# Zero-Shot Visual Imitation

This page contains a summary of the paper "Zero-Shot Visual Imitation" by Pathak, D., Mahmoudieh, P., Luo, G., Agrawal, P. et al. It was published at the International Conference on Learning Representations (ICLR) in 2018.

## Contents

## Introduction and Paper Overview

The dominant paradigm for imitation learning relies on strong supervision of expert actions to learn both *what* and *how* to imitate for a certain task. For example, in the robotics field, Learning from Demonstration (LfD) (Argall et al., 2009; Ng & Russell, 2000; Pomerleau, 1989; Schaal, 1999) requires an expert to manually move robot joints (kinesthetic teaching) or teleoperate the robot to teach a desired task. The expert will, in general, provide multiple demonstrations of a specific task at training time which the agent will form into observation-action pairs to then distill into a policy for performing the task. In the case of demonstrations for a robot, this heavily supervised process is tedious and unsustainable especially looking at the fact that new tasks need a set of new demonstrations for the robot to learn from.

*Observational Learning* (Bandura & Walters, 1977), a term from the field of psychology, suggests a more general formulation where the expert communicates *what* needs to be done (as opposed to *how* something is to be done) by providing observations of the desired world states via video or sequential images. This is the proposition of the paper and while this is a harder learning problem, it is possibly more useful because the expert can now distill a large number of tasks easily (and quickly) to the agent.

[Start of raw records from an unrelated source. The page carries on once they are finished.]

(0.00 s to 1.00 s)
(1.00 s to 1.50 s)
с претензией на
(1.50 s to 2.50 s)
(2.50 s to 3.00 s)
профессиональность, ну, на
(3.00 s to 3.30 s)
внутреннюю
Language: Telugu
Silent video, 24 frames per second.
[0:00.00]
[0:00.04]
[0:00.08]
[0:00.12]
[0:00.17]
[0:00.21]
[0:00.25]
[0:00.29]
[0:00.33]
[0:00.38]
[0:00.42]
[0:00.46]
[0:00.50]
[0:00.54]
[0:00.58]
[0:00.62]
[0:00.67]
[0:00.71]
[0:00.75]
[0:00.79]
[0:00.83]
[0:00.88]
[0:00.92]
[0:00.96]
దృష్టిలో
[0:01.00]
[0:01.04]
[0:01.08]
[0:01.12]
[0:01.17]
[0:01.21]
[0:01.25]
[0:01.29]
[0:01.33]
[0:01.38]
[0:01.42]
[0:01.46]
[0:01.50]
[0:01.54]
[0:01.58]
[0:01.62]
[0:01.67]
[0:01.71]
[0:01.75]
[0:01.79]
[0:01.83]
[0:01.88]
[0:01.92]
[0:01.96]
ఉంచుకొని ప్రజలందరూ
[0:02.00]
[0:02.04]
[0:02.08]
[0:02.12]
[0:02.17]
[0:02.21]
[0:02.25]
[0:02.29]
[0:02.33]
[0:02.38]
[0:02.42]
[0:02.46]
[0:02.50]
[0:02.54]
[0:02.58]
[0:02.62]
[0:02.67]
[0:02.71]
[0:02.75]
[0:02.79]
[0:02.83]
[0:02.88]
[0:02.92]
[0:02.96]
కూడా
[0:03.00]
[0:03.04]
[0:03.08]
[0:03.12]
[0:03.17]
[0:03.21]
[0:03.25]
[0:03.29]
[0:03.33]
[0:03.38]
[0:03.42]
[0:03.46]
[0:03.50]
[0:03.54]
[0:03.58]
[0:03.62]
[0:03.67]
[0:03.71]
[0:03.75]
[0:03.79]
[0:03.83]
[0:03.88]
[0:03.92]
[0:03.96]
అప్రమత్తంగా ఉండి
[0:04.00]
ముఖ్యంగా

This paper follows (Agrawal et al., 2016; Levine et al., 2016; Pinto & Gupta, 2016) where an agent first explores the environment independently and then distills its observations into goal-directed skills. The word 'skill' is used to denote a function that predicts the sequence of actions to take the agent from the current observation to the goal. This function is what is known as a *goal-conditioned skill policy (GSP)* and it is learned by re-labeling states that the agent has visited as goals and the actions taken as prediction targets. During inference/prediction, the GSP recreates the task step-by-step given the goal observations from the demonstration.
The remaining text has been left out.